WORK ITEM: Leave out all pictures while repeating the records exactly and completely.

::::::::

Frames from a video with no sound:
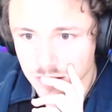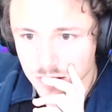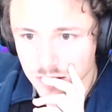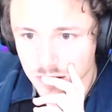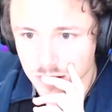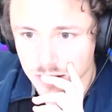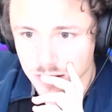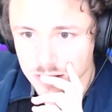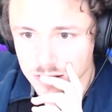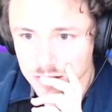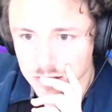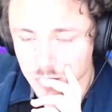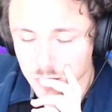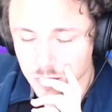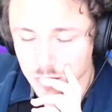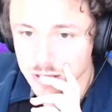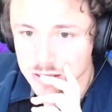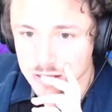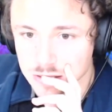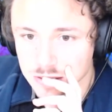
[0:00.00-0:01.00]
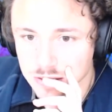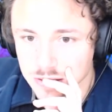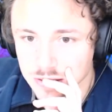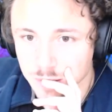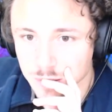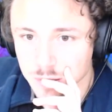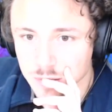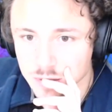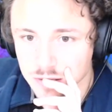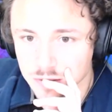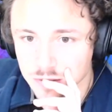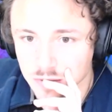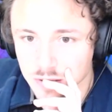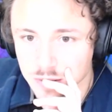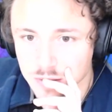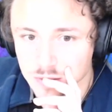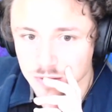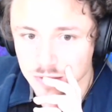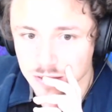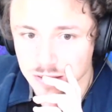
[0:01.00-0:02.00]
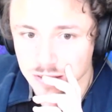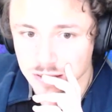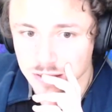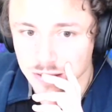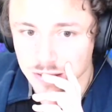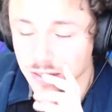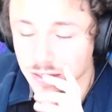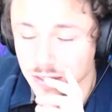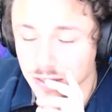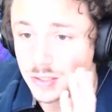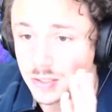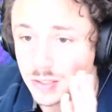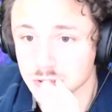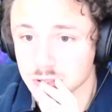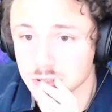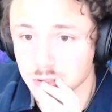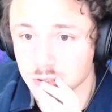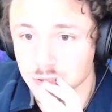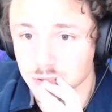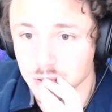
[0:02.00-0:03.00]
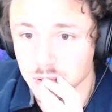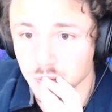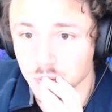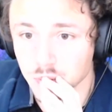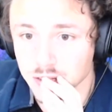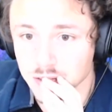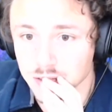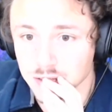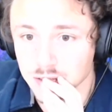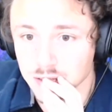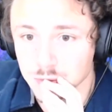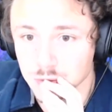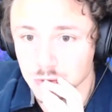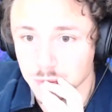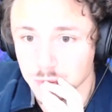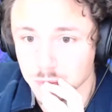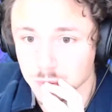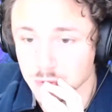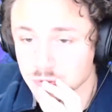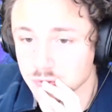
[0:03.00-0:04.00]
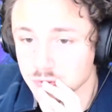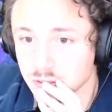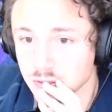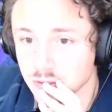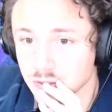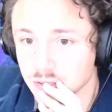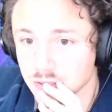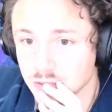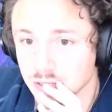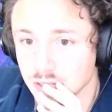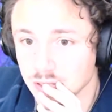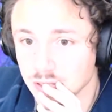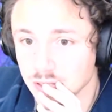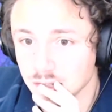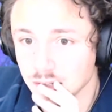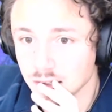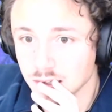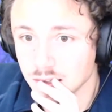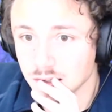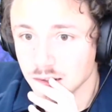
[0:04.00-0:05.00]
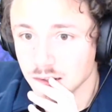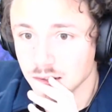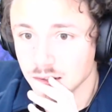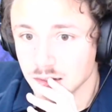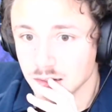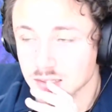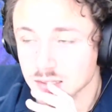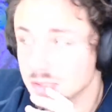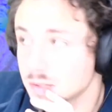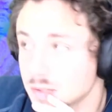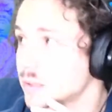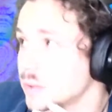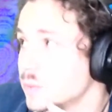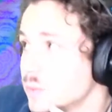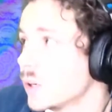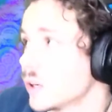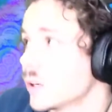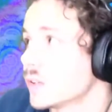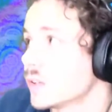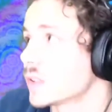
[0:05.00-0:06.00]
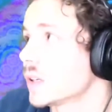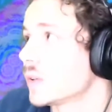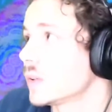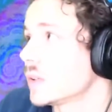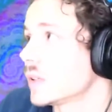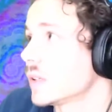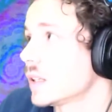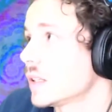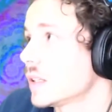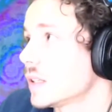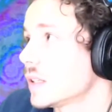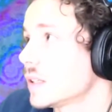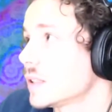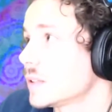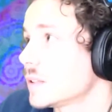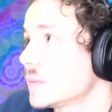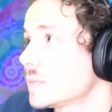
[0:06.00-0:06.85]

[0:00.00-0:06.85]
Okay, so we're missing 10% of frames right now. I don't know what's going on, why that keeps jumping around like that. Something weird is going on there.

::::::::

SOLUTION TO THE PROBLEM:
Frames from a video with no sound:
[0:00.00-0:01.00]
[0:01.00-0:02.00]
[0:02.00-0:03.00]
[0:03.00-0:04.00]
[0:04.00-0:05.00]
[0:05.00-0:06.00]
[0:06.00-0:06.85]

[0:00.00-0:06.85]
Okay, so we're missing 10% of frames right now. I don't know what's going on, why that keeps jumping around like that. Something weird is going on there.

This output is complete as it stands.